RECORDS FOR THE TASK
****

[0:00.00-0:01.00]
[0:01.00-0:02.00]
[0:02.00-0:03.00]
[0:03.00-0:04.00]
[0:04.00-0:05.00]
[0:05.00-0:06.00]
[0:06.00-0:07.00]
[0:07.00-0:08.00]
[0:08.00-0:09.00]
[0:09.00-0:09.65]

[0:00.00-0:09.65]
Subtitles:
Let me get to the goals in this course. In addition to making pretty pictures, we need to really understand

****

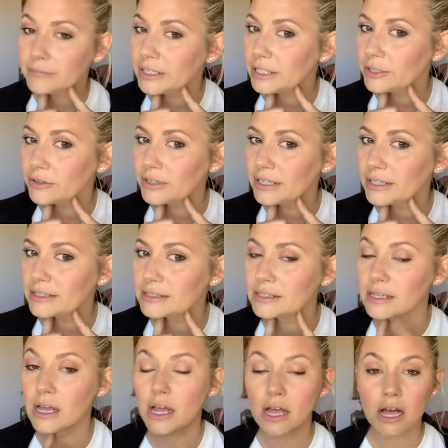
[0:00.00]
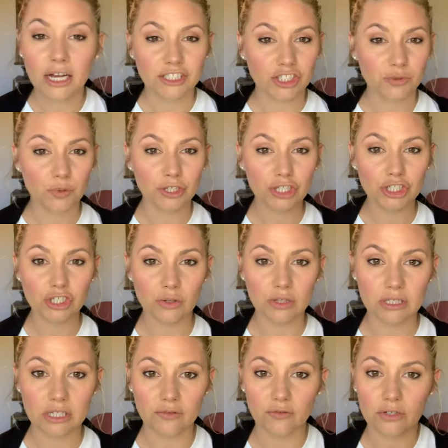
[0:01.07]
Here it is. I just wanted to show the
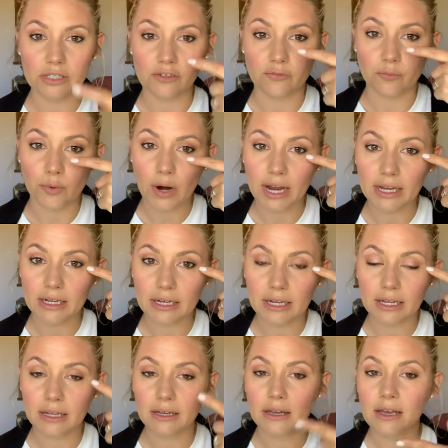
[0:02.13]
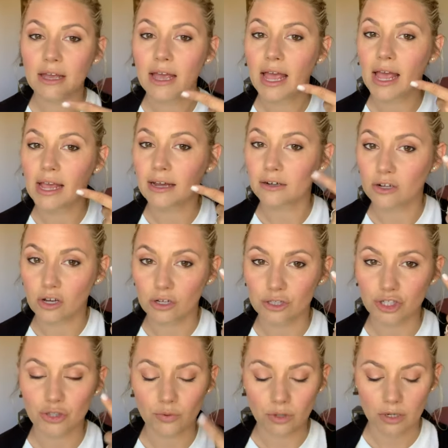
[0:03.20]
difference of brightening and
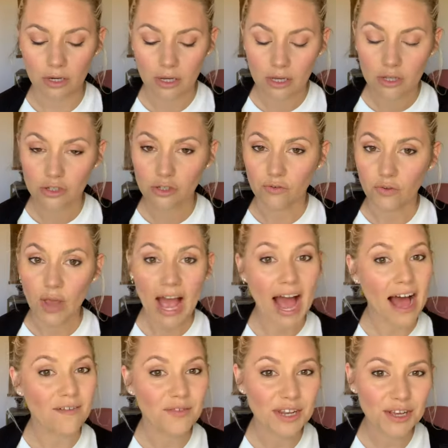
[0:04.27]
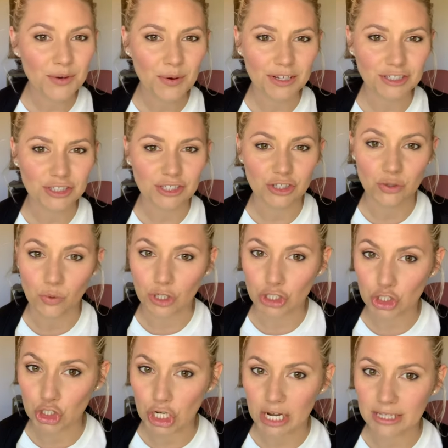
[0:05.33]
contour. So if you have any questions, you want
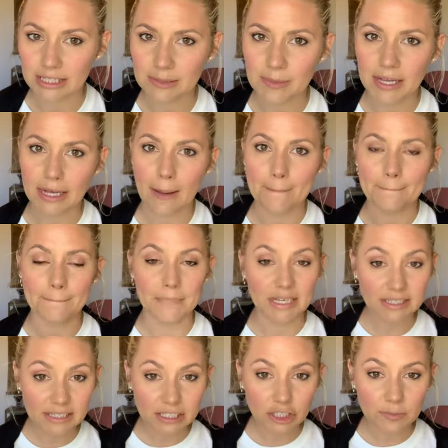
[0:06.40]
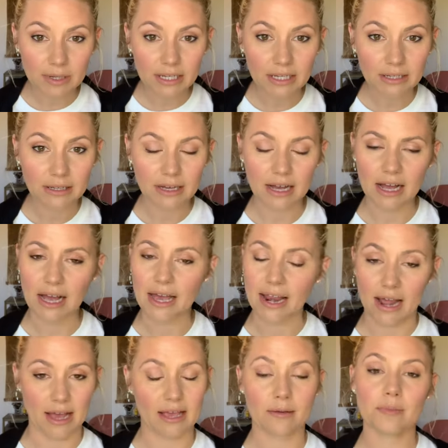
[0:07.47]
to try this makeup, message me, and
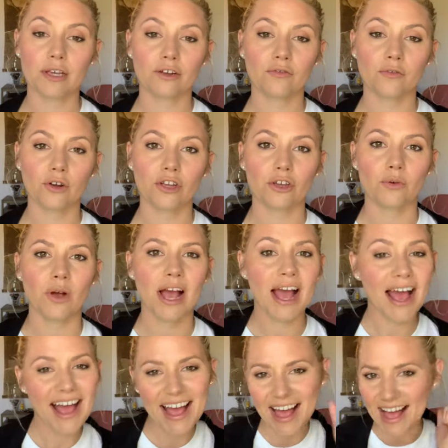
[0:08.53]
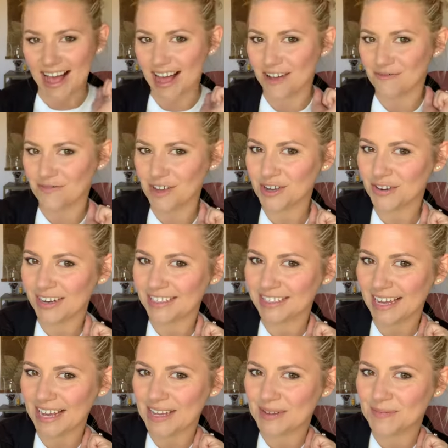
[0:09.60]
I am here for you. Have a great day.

****

PROMPT
Taking the records above, retype every line from the one with "[0:00.00-0:01.00]" down to the one with "[0:00.00-0:09.65]", exactly and with nothing else.

EXERCISE SOLUTION
[0:00.00-0:01.00]
[0:01.00-0:02.00]
[0:02.00-0:03.00]
[0:03.00-0:04.00]
[0:04.00-0:05.00]
[0:05.00-0:06.00]
[0:06.00-0:07.00]
[0:07.00-0:08.00]
[0:08.00-0:09.00]
[0:09.00-0:09.65]

[0:00.00-0:09.65]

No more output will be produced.